Step 1: Set Up Your Environment
Note: Skip this step if you chose Option A above.
- Create a new directory for your KSML project:
- Create a
docker-compose.yml
file:
Docker Compose Configuration (click to expand)
networks:
ksml:
driver: bridge
services:
broker:
image: bitnami/kafka:3.8.0
hostname: broker
container_name: broker
ports:
- "9092:9092"
networks:
- ksml
restart: always
environment:
KAFKA_CFG_PROCESS_ROLES: 'controller,broker'
KAFKA_CFG_BROKER_ID: 0
KAFKA_CFG_NODE_ID: 0
KAFKA_CFG_CONTROLLER_QUORUM_VOTERS: '0@broker:9090'
KAFKA_CFG_CONTROLLER_LISTENER_NAMES: 'CONTROLLER'
KAFKA_CFG_ADVERTISED_LISTENERS: 'INNER://broker:9093,OUTER://localhost:9092'
KAFKA_CFG_LISTENERS: 'INNER://broker:9093,OUTER://broker:9092,CONTROLLER://broker:9090'
KAFKA_CFG_LISTENER_SECURITY_PROTOCOL_MAP: 'INNER:PLAINTEXT,OUTER:PLAINTEXT,CONTROLLER:PLAINTEXT'
KAFKA_CFG_LOG_CLEANUP_POLICY: delete
KAFKA_CFG_LOG_RETENTION_MINUTES: 10070
KAFKA_CFG_INTER_BROKER_LISTENER_NAME: INNER
KAFKA_CFG_OFFSETS_TOPIC_REPLICATION_FACTOR: 1
KAFKA_CFG_GROUP_INITIAL_REBALANCE_DELAY_MS: 0
KAFKA_CFG_AUTO_CREATE_TOPICS_ENABLE: 'false'
KAFKA_CFG_MIN_INSYNC_REPLICAS: 1
KAFKA_CFG_NUM_PARTITIONS: 1
# If the kafka topics can list data, the broker is healthy
healthcheck:
test: kafka-topics.sh --bootstrap-server broker:9093 --list
interval: 5s
timeout: 10s
retries: 10
start_period: 5s
ksml:
image: registry.axual.io/opensource/images/axual/ksml:snapshot
networks:
- ksml
container_name: ksml
working_dir: /ksml
volumes:
- ./examples:/ksml
depends_on:
broker:
condition: service_healthy
kafka-setup:
condition: service_completed_successfully
kafka-ui:
image: quay.io/cloudhut/kowl:master
platform: linux/amd64
container_name: kowl
restart: always
ports:
- 8080:8080
volumes:
- ./kowl-ui-config.yaml:/config/kowl-ui-config.yaml
environment:
CONFIG_FILEPATH: "/config/kowl-ui-config.yaml"
depends_on:
broker:
condition: service_healthy
networks:
- ksml
# This "container" is a workaround to pre-create topics, because setting KAFKA_CFG_AUTO_CREATE_TOPICS_ENABLE to true results in Kafka Streams errors
kafka-setup:
image: bitnami/kafka:3.8.0
hostname: kafka-setup
networks:
- ksml
depends_on:
broker:
condition: service_healthy
restart: on-failure
command: "bash -c 'echo Creating tutorial topics... && \
kafka-topics.sh --create --if-not-exists --bootstrap-server broker:9093 --partitions 1 --replication-factor 1 --topic tutorial_input && \
kafka-topics.sh --create --if-not-exists --bootstrap-server broker:9093 --partitions 1 --replication-factor 1 --topic temperature_data && \
kafka-topics.sh --create --if-not-exists --bootstrap-server broker:9093 --partitions 1 --replication-factor 1 --topic temperature_data_converted && \
kafka-topics.sh --create --if-not-exists --bootstrap-server broker:9093 --partitions 1 --replication-factor 1 --topic iot_sensor_data && \
kafka-topics.sh --create --if-not-exists --bootstrap-server broker:9093 --partitions 1 --replication-factor 1 --topic device_health_alerts'"
- Create
kowl-ui-config.yaml
for Kafka UI:
Kafka UI Configuration (click to expand)
Step 2: Start Docker Services
Note: Skip this step if you chose Option A above.
This starts:
- Kafka broker (port 9092)
- KSML runner for your stream processing
- Kowl (Kafka UI) for monitoring (port 8080)

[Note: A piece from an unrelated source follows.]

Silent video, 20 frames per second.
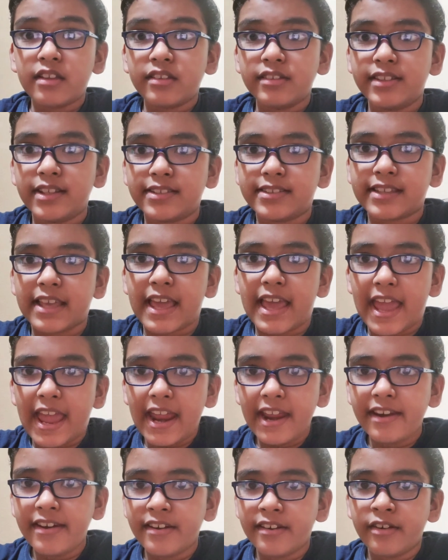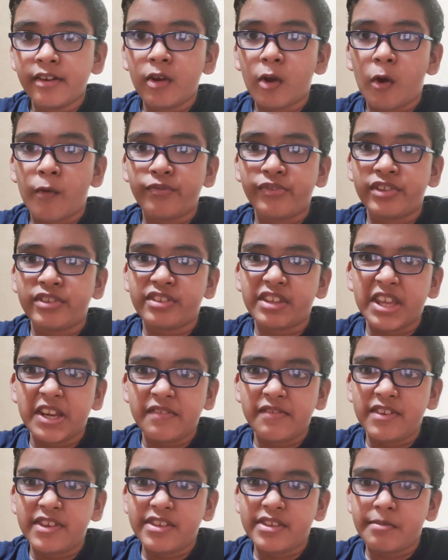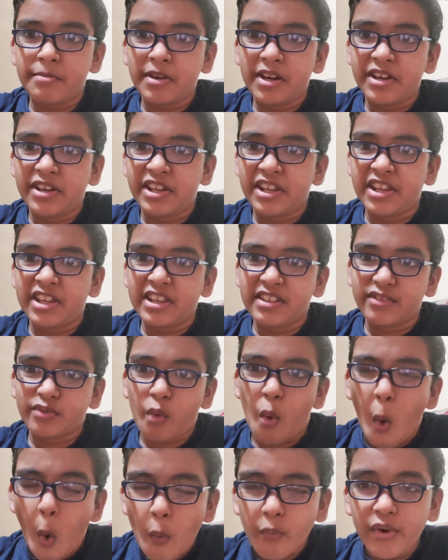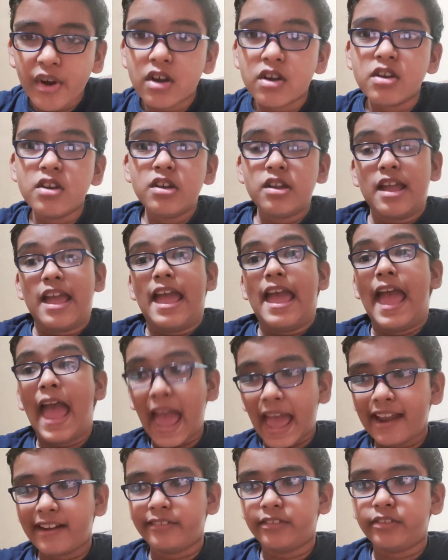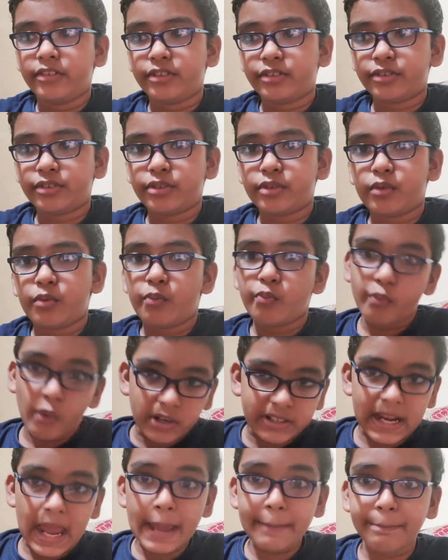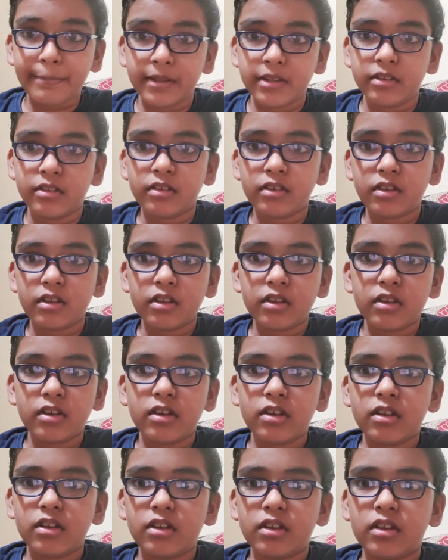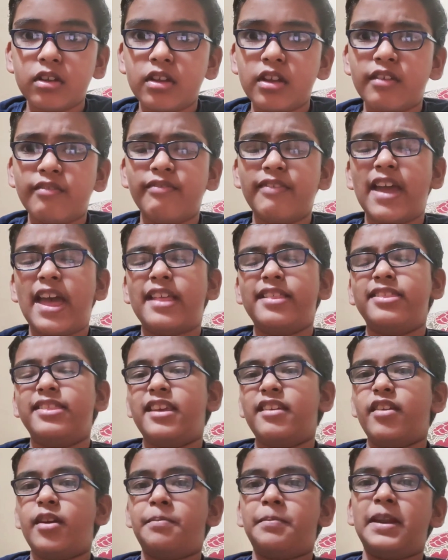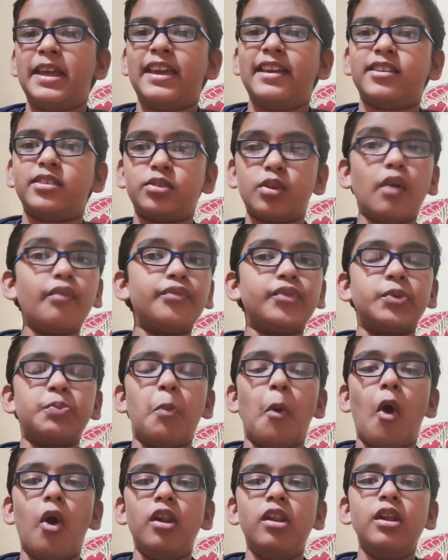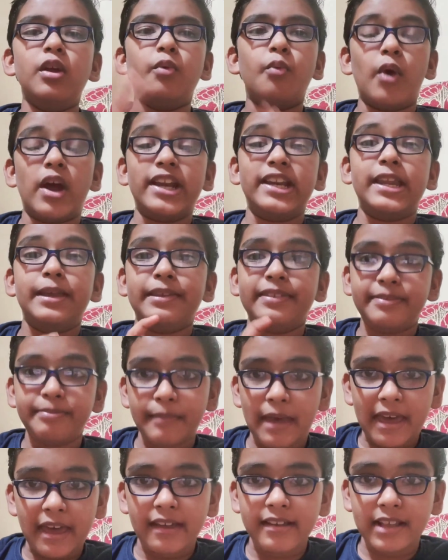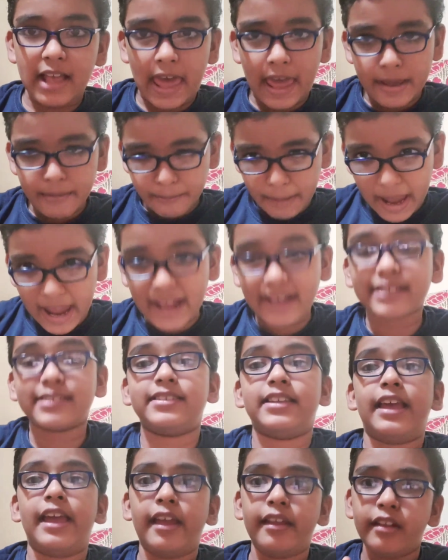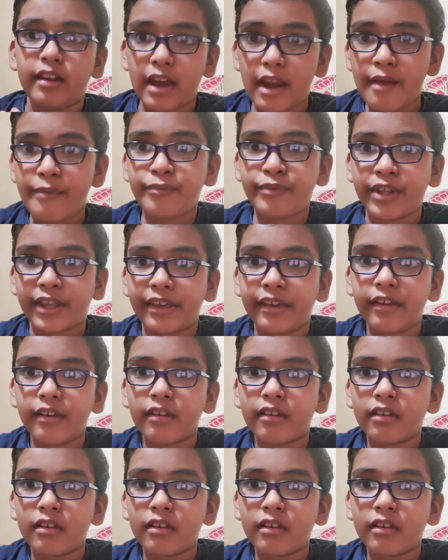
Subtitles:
this end of this invisibility is over. And what happened? When they were playing softball, only Max and Lefty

- Automatic topic creation
Step 3: Verify Everything Started
You should see:
- Kafka broker and Kafka UI are running
- Topic setup container has exited successfully (this creates the required topics)
- KSML runner will have exited (missing config - we'll fix this next)
Check the Kafka UI at http://localhost:8080 to see your topics.
Step 4: Create Your First KSML Application
Note: If you chose Option A (zip download), these files already exist - you can skip to Step 5.
Now let's create a smart device health monitoring application!
In the examples/
directory, create iot-analytics.yaml
:
KSML Device Health Monitoring processing definition (click to expand)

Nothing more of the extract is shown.